According to Mohammed, the KRG’s only demand is for the oil production contracts with the IOCs to be owned by the Kurdistan Region.
The KRG initially refused to hand over its oil to SOMO, but now it is willing to do so following the suspension of its oil exports through Turkey.
In June, Myles Caggins, spokesperson for the Association of the Petroleum Industry of Kurdistan (APIKUR) - an association of oil companies working in the Kurdistan Region - told Rudaw that the association believes that the “direct sales [of the Kurdish oil] through SOMO and exports at Ceyhan port are the best option to resolve the impasse for the Iraq-Turkey Pipeline.”
Oil exports from the Kurdistan Region through the Iraq-Turkey pipeline have been halted since March 2023 after a Paris-based arbitration court ruled in favor of Baghdad against Ankara, saying the latter had breached a 1973 pipeline agreement by allowing Erbil to begin independent oil exports in 2014.
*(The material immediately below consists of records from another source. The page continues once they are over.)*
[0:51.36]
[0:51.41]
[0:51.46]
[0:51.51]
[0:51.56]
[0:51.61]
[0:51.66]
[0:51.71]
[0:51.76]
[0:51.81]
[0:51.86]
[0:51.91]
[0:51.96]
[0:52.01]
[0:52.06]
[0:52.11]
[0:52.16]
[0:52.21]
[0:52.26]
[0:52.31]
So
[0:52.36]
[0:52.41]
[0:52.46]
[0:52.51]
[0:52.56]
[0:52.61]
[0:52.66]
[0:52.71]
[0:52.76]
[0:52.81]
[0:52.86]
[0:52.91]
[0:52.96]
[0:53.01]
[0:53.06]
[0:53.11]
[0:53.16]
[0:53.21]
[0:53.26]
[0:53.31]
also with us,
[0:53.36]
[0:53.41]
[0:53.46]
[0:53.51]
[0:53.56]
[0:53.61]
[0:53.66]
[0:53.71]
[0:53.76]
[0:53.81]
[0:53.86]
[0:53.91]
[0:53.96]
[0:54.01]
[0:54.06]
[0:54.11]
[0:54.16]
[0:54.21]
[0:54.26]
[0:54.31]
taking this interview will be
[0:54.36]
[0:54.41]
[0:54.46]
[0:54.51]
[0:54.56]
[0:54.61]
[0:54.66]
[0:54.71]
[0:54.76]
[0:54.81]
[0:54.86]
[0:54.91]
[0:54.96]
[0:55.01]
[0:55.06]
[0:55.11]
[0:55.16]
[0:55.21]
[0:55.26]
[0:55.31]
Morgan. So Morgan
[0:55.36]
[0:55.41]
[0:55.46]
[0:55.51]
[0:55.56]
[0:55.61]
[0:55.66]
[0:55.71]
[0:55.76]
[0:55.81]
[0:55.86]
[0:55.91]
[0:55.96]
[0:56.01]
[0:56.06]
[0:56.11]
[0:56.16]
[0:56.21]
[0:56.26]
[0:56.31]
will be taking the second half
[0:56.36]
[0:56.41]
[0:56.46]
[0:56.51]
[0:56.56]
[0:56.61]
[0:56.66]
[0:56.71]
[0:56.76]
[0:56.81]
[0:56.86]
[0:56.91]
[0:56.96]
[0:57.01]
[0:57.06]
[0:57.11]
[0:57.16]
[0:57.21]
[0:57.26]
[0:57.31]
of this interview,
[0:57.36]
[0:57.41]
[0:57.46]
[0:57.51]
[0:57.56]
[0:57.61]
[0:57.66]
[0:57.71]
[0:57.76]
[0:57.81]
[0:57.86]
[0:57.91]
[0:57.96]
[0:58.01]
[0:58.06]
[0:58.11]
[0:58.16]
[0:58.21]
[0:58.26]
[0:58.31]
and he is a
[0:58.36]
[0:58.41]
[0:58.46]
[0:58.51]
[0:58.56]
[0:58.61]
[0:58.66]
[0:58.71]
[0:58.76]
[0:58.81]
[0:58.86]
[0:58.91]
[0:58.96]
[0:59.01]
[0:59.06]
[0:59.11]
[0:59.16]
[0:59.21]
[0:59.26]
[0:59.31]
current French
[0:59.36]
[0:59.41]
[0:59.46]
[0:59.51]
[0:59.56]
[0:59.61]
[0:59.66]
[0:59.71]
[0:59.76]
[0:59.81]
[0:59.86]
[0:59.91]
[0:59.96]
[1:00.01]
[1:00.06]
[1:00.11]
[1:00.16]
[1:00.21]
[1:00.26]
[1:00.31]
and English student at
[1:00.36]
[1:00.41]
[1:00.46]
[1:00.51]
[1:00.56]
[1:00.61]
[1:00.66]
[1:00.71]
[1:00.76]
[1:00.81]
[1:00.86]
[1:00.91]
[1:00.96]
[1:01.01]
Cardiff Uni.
Despite several talks between Kurdish, Iraqi, and Turkish officials, the exports have yet to resume, and many international oil companies have suspended production.
Kurdish and Iraqi officials have held several rounds of discussions with the IOCs to reach an agreement to resume exports.
In March, the Iraqi Oil Ministry said that in accordance with the federal budget, the average cost for producing one barrel of oil is $6.90, while the IOCs operating in the Kurdistan Region are asking for three times that amount, as well as the repayment of billions of dollars of debts that are “unknown to the federal government.”
“Before the halt, around 400,000 barrels a day were being exported by Erbil, in addition to some 75,000 barrels of Kirkuk’s oil," the KRG said in a statement on June 5 following a weekly meeting. Prime Minister Masrour Barzani and the Kurdish negotiating team “deliberated on the efforts and measures required to resume oil exports. They agreed on the importance of continuing negotiations with the Iraqi government to find a solution and expedite the resumption of oil exports.”
Baghdad, Erbil, and the IOCs held a meeting in Baghdad on June 9. There was no joint statement from the parties.